Entries taken from a collection:
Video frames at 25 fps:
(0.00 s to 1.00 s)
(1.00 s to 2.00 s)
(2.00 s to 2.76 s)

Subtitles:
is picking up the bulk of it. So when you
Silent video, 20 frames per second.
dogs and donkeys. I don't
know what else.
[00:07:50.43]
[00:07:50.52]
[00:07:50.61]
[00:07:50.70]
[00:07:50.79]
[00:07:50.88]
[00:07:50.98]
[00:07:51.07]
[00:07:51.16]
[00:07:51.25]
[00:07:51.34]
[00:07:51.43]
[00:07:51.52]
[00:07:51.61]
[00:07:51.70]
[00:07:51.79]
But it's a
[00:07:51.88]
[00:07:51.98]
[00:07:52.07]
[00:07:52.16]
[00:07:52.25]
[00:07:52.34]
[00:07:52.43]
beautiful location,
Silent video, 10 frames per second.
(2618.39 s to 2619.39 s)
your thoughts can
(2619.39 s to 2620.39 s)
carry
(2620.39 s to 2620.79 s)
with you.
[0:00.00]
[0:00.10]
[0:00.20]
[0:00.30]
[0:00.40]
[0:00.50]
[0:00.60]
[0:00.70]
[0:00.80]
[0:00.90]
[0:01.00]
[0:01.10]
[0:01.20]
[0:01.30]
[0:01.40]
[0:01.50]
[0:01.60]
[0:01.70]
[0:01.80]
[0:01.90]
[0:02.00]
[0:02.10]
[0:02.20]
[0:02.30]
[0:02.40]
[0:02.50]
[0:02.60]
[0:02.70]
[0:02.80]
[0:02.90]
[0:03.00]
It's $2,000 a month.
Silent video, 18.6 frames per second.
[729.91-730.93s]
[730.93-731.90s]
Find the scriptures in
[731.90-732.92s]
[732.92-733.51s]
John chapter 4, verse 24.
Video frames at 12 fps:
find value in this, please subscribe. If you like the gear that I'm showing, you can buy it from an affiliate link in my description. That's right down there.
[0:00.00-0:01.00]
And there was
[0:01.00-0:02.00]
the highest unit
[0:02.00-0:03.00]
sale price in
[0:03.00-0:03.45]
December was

• **TO DO**
All entries shown above should be duplicated without a single difference.

• **COMPLETED TASK**
Video frames at 25 fps:
(0.00 s to 1.00 s)
(1.00 s to 2.00 s)
(2.00 s to 2.76 s)

Subtitles:
is picking up the bulk of it. So when you
Silent video, 20 frames per second.
dogs and donkeys. I don't
know what else.
[00:07:50.43]
[00:07:50.52]
[00:07:50.61]
[00:07:50.70]
[00:07:50.79]
[00:07:50.88]
[00:07:50.98]
[00:07:51.07]
[00:07:51.16]
[00:07:51.25]
[00:07:51.34]
[00:07:51.43]
[00:07:51.52]
[00:07:51.61]
[00:07:51.70]
[00:07:51.79]
But it's a
[00:07:51.88]
[00:07:51.98]
[00:07:52.07]
[00:07:52.16]
[00:07:52.25]
[00:07:52.34]
[00:07:52.43]
beautiful location,
Silent video, 10 frames per second.
(2618.39 s to 2619.39 s)
your thoughts can
(2619.39 s to 2620.39 s)
carry
(2620.39 s to 2620.79 s)
with you.
[0:00.00]
[0:00.10]
[0:00.20]
[0:00.30]
[0:00.40]
[0:00.50]
[0:00.60]
[0:00.70]
[0:00.80]
[0:00.90]
[0:01.00]
[0:01.10]
[0:01.20]
[0:01.30]
[0:01.40]
[0:01.50]
[0:01.60]
[0:01.70]
[0:01.80]
[0:01.90]
[0:02.00]
[0:02.10]
[0:02.20]
[0:02.30]
[0:02.40]
[0:02.50]
[0:02.60]
[0:02.70]
[0:02.80]
[0:02.90]
[0:03.00]
It's $2,000 a month.
Silent video, 18.6 frames per second.
[729.91-730.93s]
[730.93-731.90s]
Find the scriptures in
[731.90-732.92s]
[732.92-733.51s]
John chapter 4, verse 24.
Video frames at 12 fps:
find value in this, please subscribe. If you like the gear that I'm showing, you can buy it from an affiliate link in my description. That's right down there.
[0:00.00-0:01.00]
And there was
[0:01.00-0:02.00]
the highest unit
[0:02.00-0:03.00]
sale price in
[0:03.00-0:03.45]
December was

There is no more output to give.